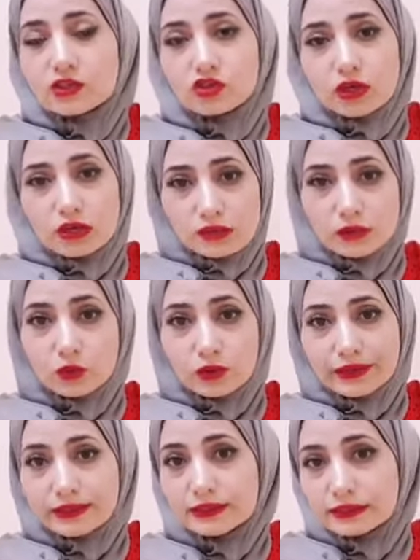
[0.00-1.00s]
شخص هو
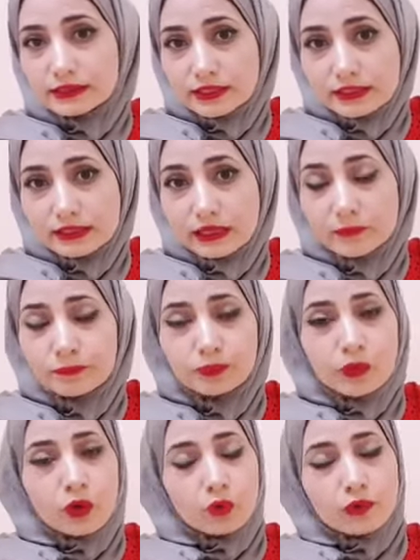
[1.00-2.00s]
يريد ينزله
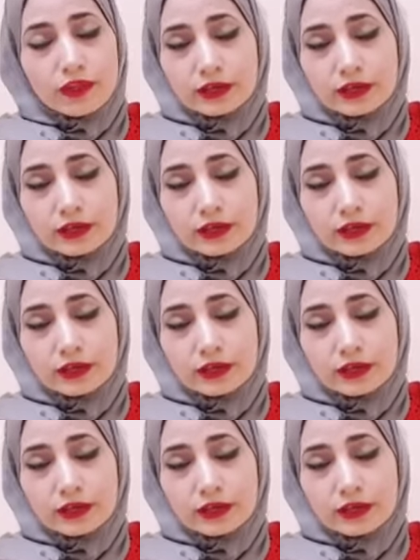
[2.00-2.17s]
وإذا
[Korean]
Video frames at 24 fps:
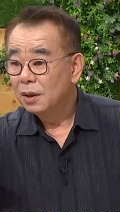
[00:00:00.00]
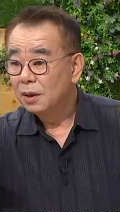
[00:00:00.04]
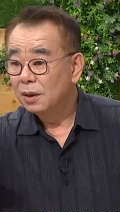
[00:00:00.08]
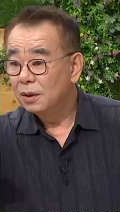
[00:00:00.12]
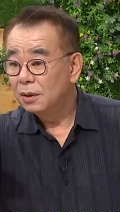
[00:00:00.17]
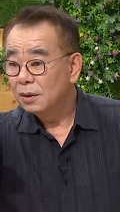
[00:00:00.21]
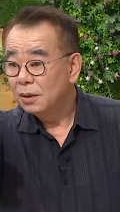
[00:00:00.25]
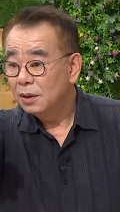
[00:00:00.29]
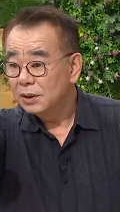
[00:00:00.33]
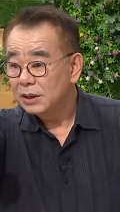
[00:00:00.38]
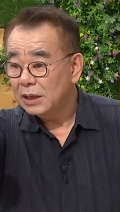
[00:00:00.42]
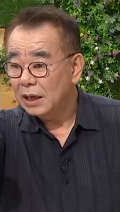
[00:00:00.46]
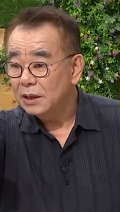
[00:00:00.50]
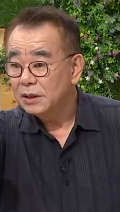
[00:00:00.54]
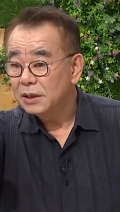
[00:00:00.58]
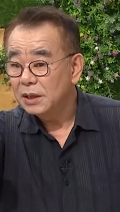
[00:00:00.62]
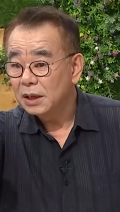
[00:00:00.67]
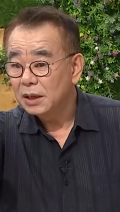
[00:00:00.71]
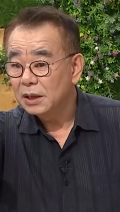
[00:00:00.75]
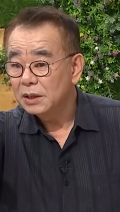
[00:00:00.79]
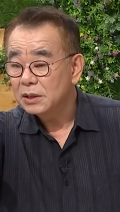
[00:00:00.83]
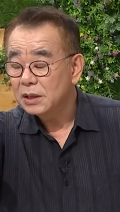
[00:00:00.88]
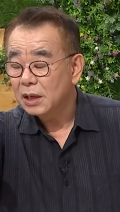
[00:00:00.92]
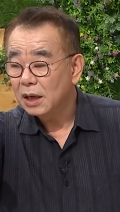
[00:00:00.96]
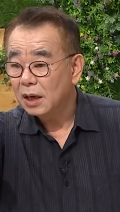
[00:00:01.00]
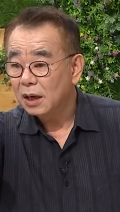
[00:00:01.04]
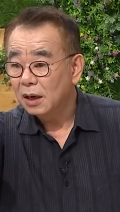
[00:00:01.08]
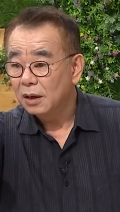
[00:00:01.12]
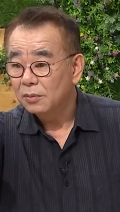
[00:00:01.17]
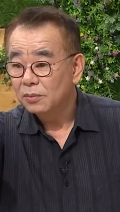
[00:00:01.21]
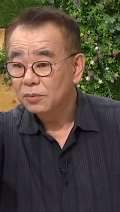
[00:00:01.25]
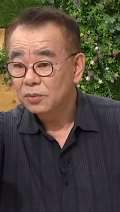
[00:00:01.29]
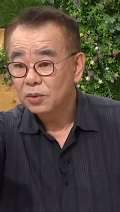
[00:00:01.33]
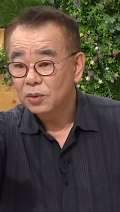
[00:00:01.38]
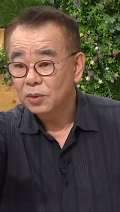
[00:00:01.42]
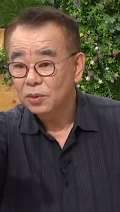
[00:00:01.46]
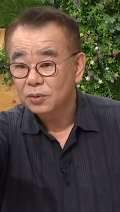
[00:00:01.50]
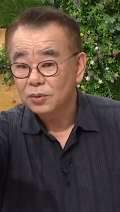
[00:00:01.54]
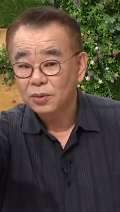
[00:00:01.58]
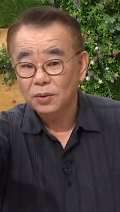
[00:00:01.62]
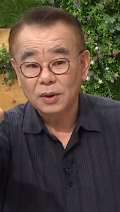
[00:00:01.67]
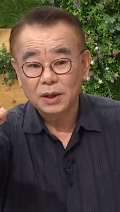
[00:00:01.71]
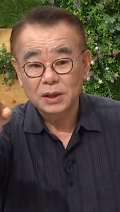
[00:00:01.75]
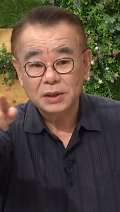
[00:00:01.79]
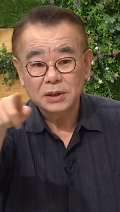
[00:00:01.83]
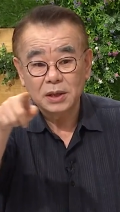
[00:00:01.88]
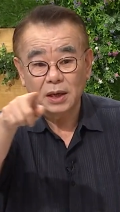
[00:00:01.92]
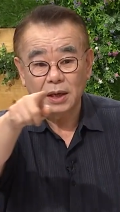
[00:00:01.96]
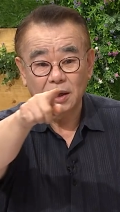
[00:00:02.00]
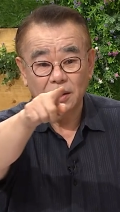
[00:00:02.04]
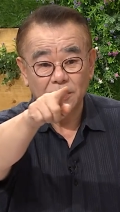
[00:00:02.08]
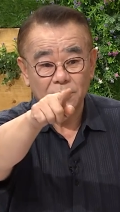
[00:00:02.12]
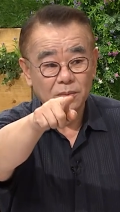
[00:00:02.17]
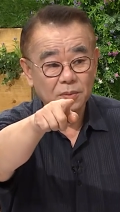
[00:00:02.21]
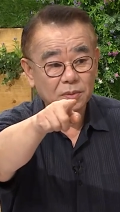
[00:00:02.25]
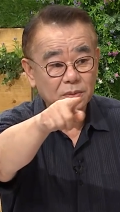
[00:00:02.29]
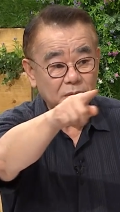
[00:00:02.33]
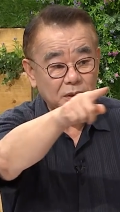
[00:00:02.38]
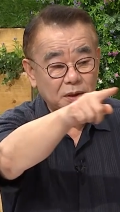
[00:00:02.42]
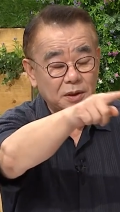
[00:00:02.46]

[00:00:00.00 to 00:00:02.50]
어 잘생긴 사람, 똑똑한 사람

++++++++

■ WHAT IS EXPECTED ■
From the line containing "[00:00:02.21]" through the last line of the material above, write out each line exactly, leaving aside all pictures.

■ WORKED SOLUTION ■
[00:00:02.21]
[00:00:02.25]
[00:00:02.29]
[00:00:02.33]
[00:00:02.38]
[00:00:02.42]
[00:00:02.46]

[00:00:00.00 to 00:00:02.50]
어 잘생긴 사람, 똑똑한 사람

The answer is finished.